◆ What to produce
Your answer should be the full data, transcribed exactly, with no pictures in it.

◆ Records for this task
--------------------------------------------------
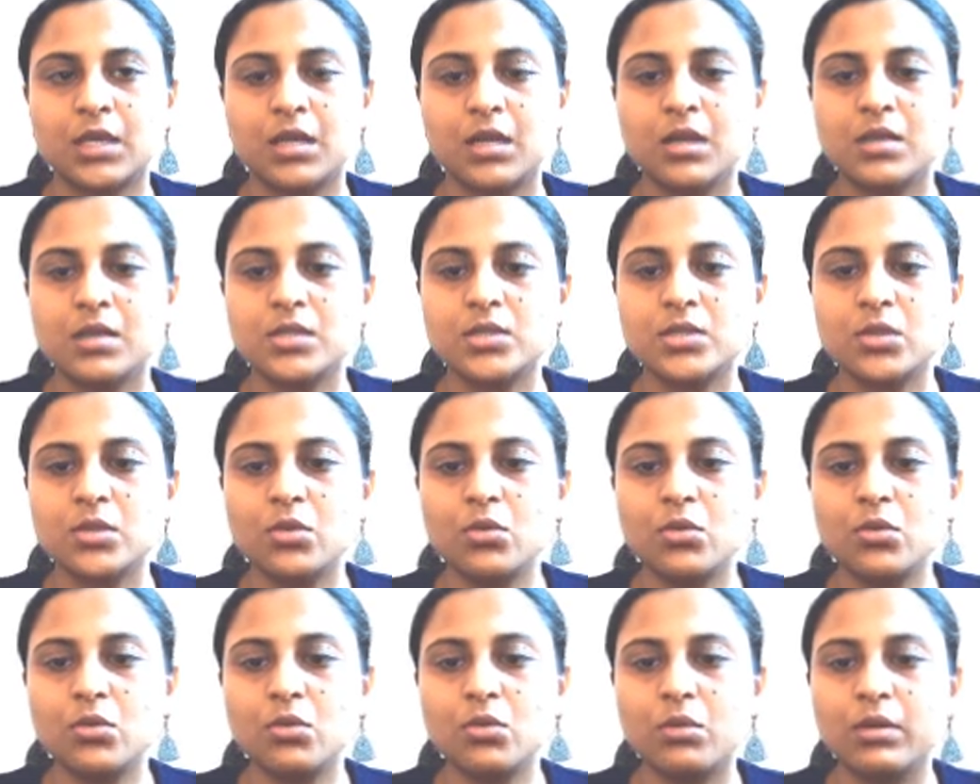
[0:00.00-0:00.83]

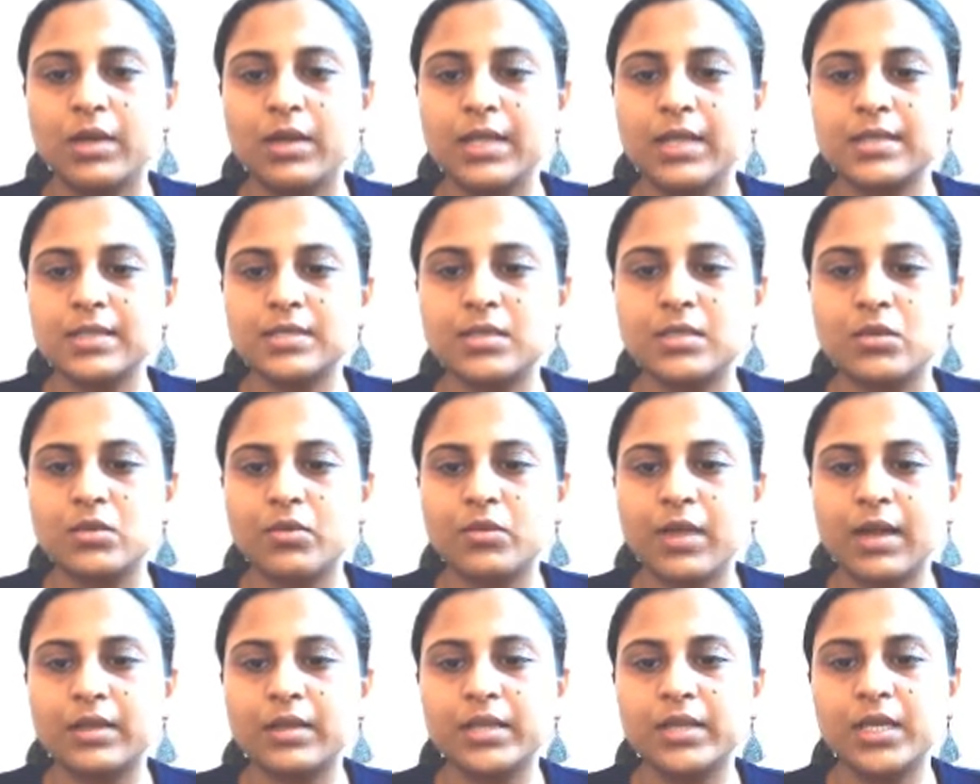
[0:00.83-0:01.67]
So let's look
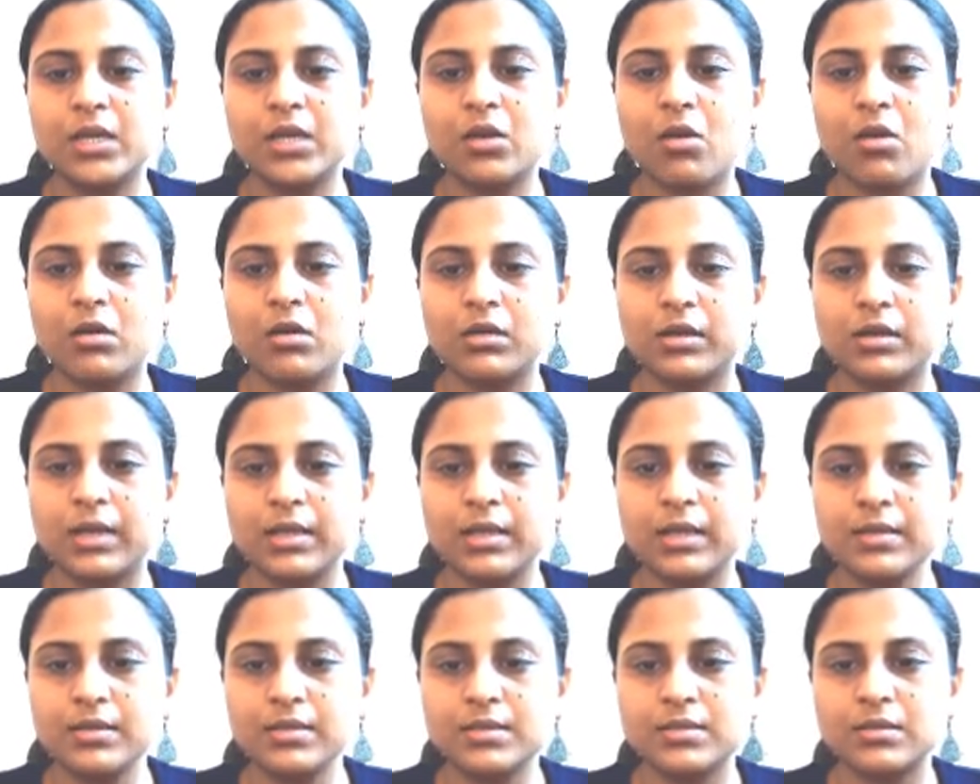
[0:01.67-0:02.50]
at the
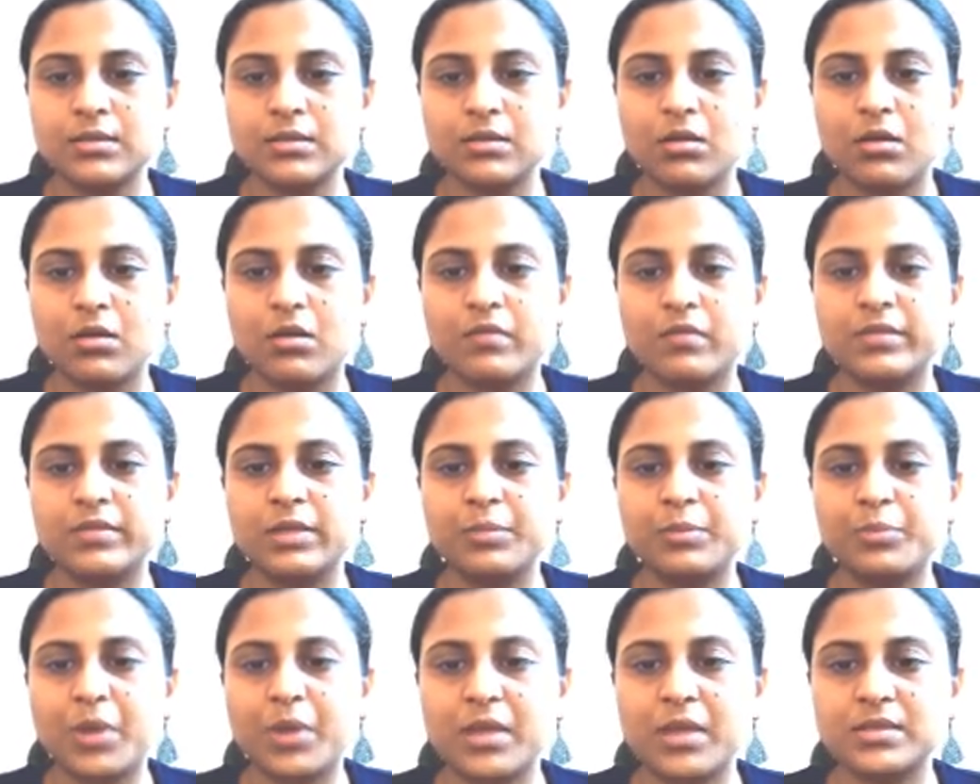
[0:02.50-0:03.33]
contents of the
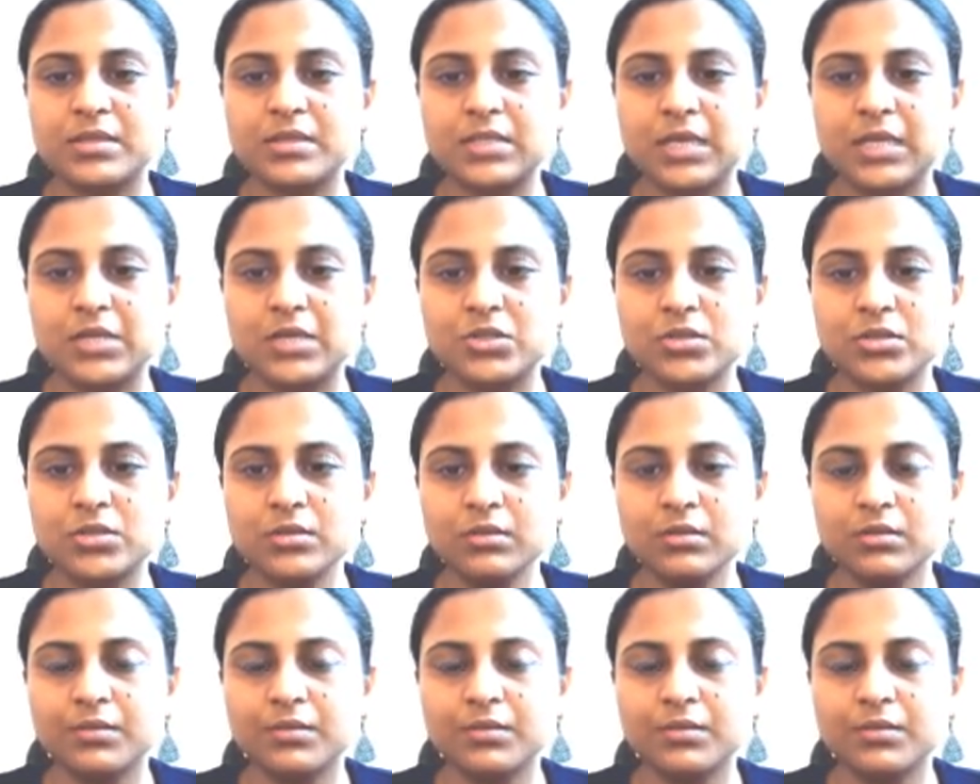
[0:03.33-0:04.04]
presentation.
--------------------------------------------------
◆ Answer for the task
[0:00.00-0:00.83]

[0:00.83-0:01.67]
So let's look
[0:01.67-0:02.50]
at the
[0:02.50-0:03.33]
contents of the
[0:03.33-0:04.04]
presentation.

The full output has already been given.